-- INFORMATION PROVIDED --
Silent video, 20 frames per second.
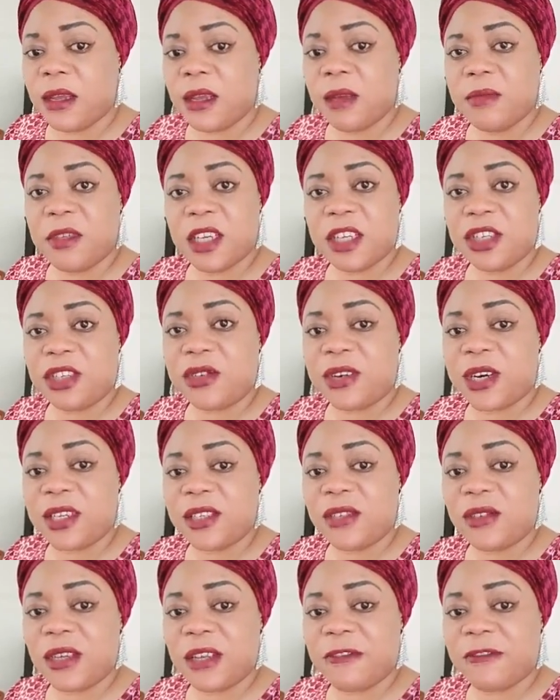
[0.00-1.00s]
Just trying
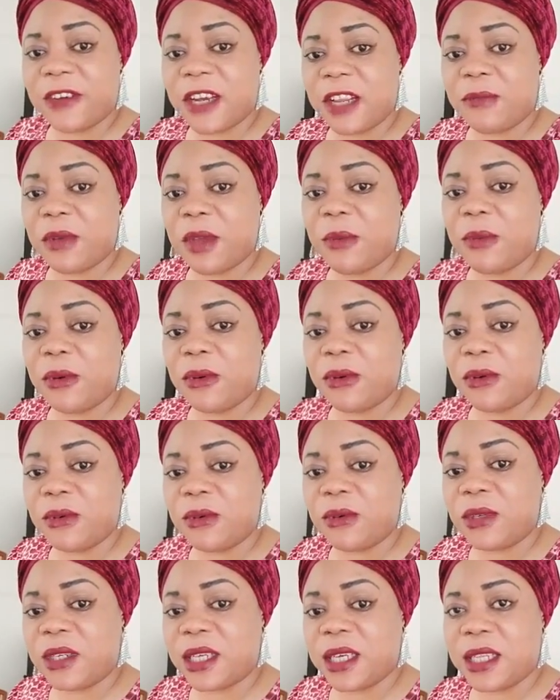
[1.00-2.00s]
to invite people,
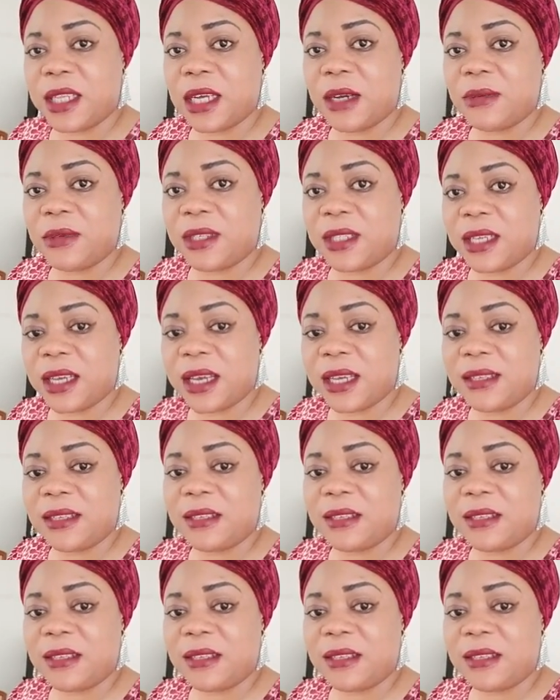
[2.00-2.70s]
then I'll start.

-- REQUIRED WORK --
Once the pictures are removed, print all the remaining data exactly as it stands.

-- EXERCISE SOLUTION --
Silent video, 20 frames per second.
[0.00-1.00s]
Just trying
[1.00-2.00s]
to invite people,
[2.00-2.70s]
then I'll start.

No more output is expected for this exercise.